- **ASSIGNMENT**:
Transcribe all the records exactly and omit any images they hold.

- **INPUT MATERIAL**:

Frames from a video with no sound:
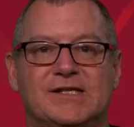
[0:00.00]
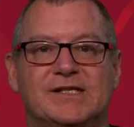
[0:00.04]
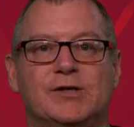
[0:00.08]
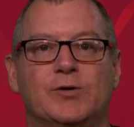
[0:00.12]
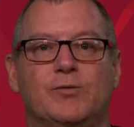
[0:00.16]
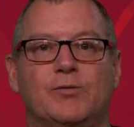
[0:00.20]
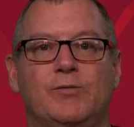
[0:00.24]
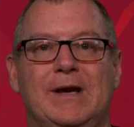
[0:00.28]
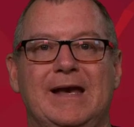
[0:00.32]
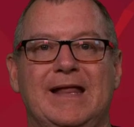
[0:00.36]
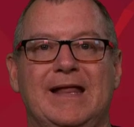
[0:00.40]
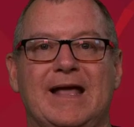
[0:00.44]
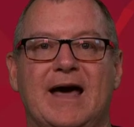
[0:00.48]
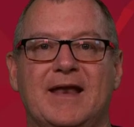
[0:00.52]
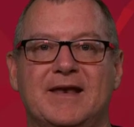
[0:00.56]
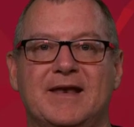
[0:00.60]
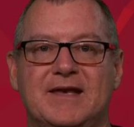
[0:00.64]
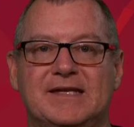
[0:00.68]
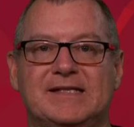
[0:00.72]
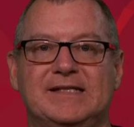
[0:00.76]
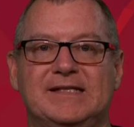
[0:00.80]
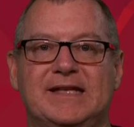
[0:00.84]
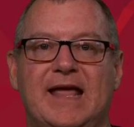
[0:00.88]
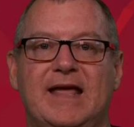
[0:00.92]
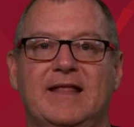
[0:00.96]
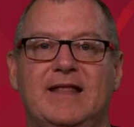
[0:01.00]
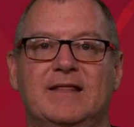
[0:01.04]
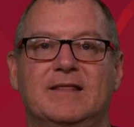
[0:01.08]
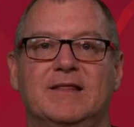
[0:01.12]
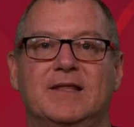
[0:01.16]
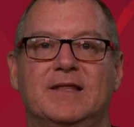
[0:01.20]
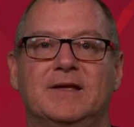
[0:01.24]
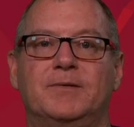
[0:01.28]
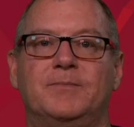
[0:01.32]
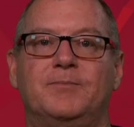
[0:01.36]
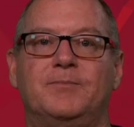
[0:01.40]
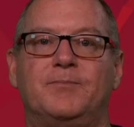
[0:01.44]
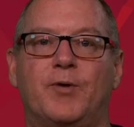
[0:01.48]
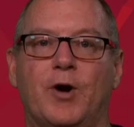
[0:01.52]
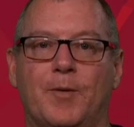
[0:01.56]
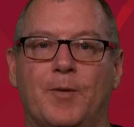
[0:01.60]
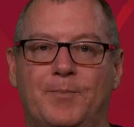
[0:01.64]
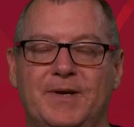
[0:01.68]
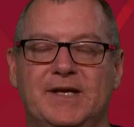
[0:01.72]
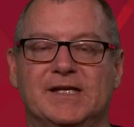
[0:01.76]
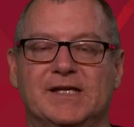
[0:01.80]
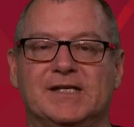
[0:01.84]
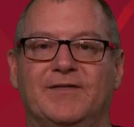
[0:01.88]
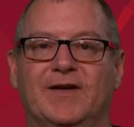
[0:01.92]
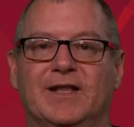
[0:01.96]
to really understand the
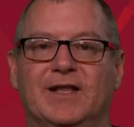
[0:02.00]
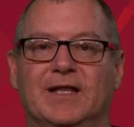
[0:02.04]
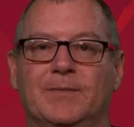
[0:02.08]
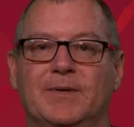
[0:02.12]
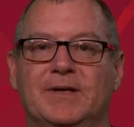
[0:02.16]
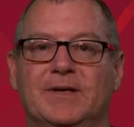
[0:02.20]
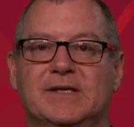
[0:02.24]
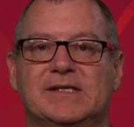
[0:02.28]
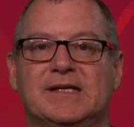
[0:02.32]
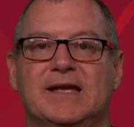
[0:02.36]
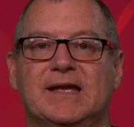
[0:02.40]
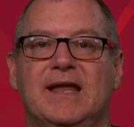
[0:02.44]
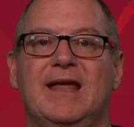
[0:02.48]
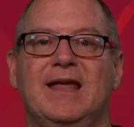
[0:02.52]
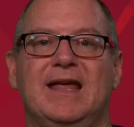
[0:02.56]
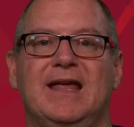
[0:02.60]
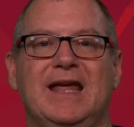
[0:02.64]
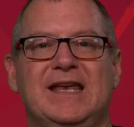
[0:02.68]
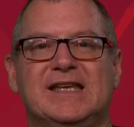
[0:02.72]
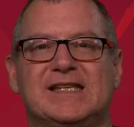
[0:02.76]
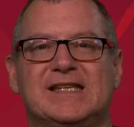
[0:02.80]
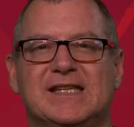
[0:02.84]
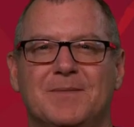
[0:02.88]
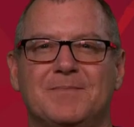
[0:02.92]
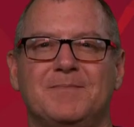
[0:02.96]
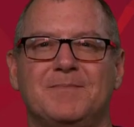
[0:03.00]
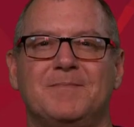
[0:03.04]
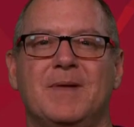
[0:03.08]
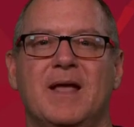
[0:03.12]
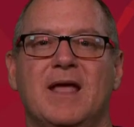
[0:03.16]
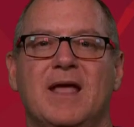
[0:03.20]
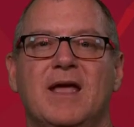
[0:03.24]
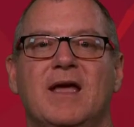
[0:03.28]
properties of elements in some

- **EXERCISE OUTPUT**:
Frames from a video with no sound:
[0:00.00]
[0:00.04]
[0:00.08]
[0:00.12]
[0:00.16]
[0:00.20]
[0:00.24]
[0:00.28]
[0:00.32]
[0:00.36]
[0:00.40]
[0:00.44]
[0:00.48]
[0:00.52]
[0:00.56]
[0:00.60]
[0:00.64]
[0:00.68]
[0:00.72]
[0:00.76]
[0:00.80]
[0:00.84]
[0:00.88]
[0:00.92]
[0:00.96]
[0:01.00]
[0:01.04]
[0:01.08]
[0:01.12]
[0:01.16]
[0:01.20]
[0:01.24]
[0:01.28]
[0:01.32]
[0:01.36]
[0:01.40]
[0:01.44]
[0:01.48]
[0:01.52]
[0:01.56]
[0:01.60]
[0:01.64]
[0:01.68]
[0:01.72]
[0:01.76]
[0:01.80]
[0:01.84]
[0:01.88]
[0:01.92]
[0:01.96]
to really understand the
[0:02.00]
[0:02.04]
[0:02.08]
[0:02.12]
[0:02.16]
[0:02.20]
[0:02.24]
[0:02.28]
[0:02.32]
[0:02.36]
[0:02.40]
[0:02.44]
[0:02.48]
[0:02.52]
[0:02.56]
[0:02.60]
[0:02.64]
[0:02.68]
[0:02.72]
[0:02.76]
[0:02.80]
[0:02.84]
[0:02.88]
[0:02.92]
[0:02.96]
[0:03.00]
[0:03.04]
[0:03.08]
[0:03.12]
[0:03.16]
[0:03.20]
[0:03.24]
[0:03.28]
properties of elements in some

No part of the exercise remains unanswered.